Are Borel subsets of Polish spaces Polish? I would imagine not, since I would think that would be noted in the Wikipedia page on them, and it isn't.
This question arises in connection to trying to show that measures of the sort asked about in this question don't exist besides the trivial one.
On
No. A subset of Polish space is Polish in the relative topology if and only if it is $G_\delta$. The inverse implication is attributed here to Alexandroff. For a proof, check Kechris' book, Theorem 3.11 in section 3.C.
In an uncountable Polish space without isolated points, any countable dense set can't be Polish, by the Baire Category Theorem (and the previous theorem): if it were $G_\delta$, it is the intersection of a countable family of dense open sets, and hence it can't be (included) in the countable union of closed sets with empty interior.
On
Only $G_\delta$ subsets of Polish spaces are Polish (equipped with the subspace topology).
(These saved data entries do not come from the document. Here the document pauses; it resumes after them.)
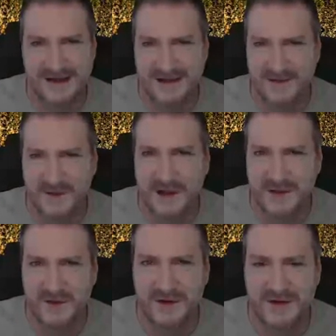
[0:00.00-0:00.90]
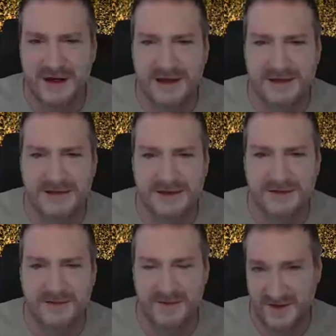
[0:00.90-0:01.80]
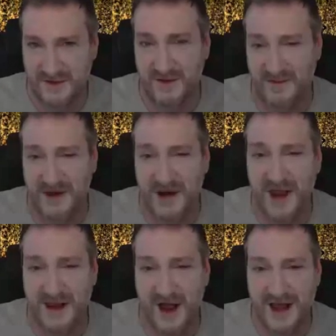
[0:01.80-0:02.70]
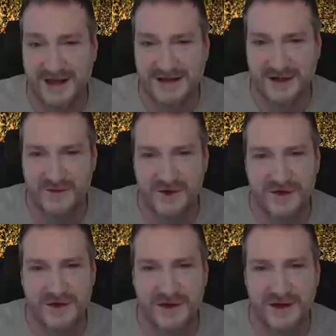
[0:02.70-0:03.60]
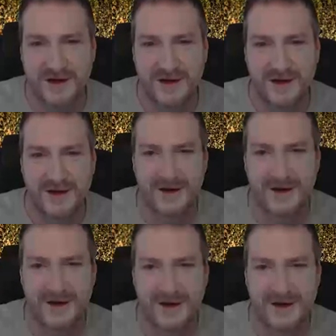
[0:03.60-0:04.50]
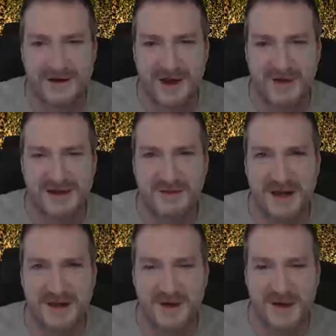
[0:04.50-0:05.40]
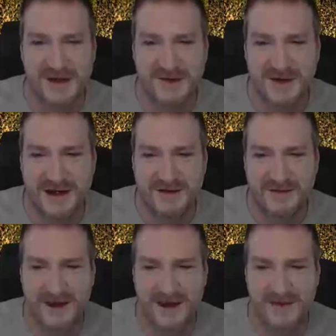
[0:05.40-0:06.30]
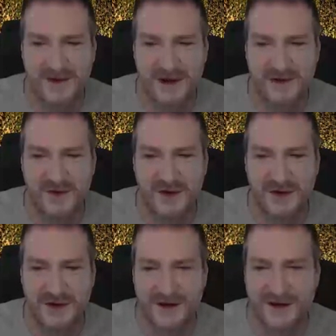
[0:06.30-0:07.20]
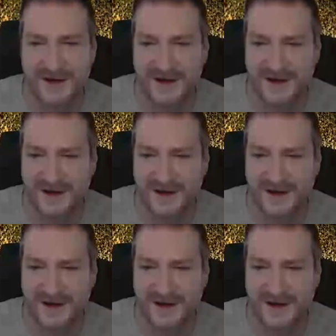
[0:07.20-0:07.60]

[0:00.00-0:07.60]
it can say some really rude things that I I consider rude. You know, no respect at all. It's really, it can be really rude.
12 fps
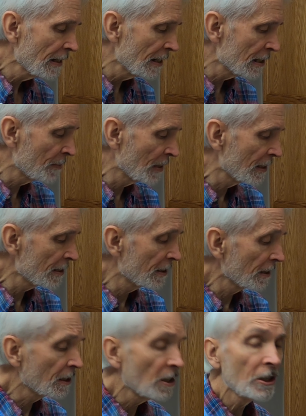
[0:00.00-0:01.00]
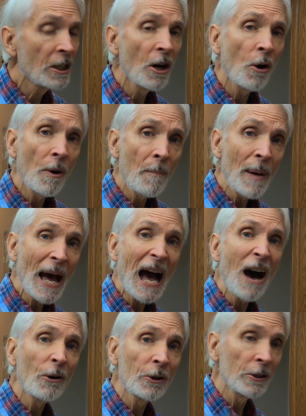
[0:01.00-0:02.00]
is because the cocoa
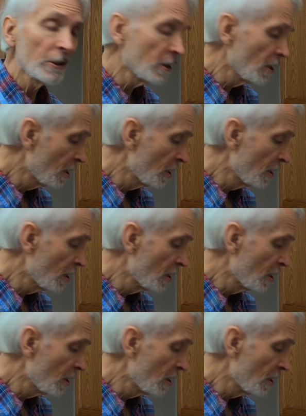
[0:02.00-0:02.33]
powder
Nevertheless, if you are given a Polish space $X$ and its Borel subset $B$ (not necessarily $G_\delta$) then you can find a Polish topology on $X$ giving the same Borel $\sigma$-algebra as the original topology on $X$, in which $B$ is clopen (hence Polish if considered with topology induced by the new topology on $X$).
A simple counterexample is the set of rationals $\mathbb{Q}$ as a subset of $\mathbb{R}$. It has no isolated points, therefore every point of $\mathbb{Q}$ is a nowhere dense subset of $\mathbb{Q}$. But $\mathbb{Q}$ is the countable union of such points, which if it were Polish would contradict the Baire category theorem.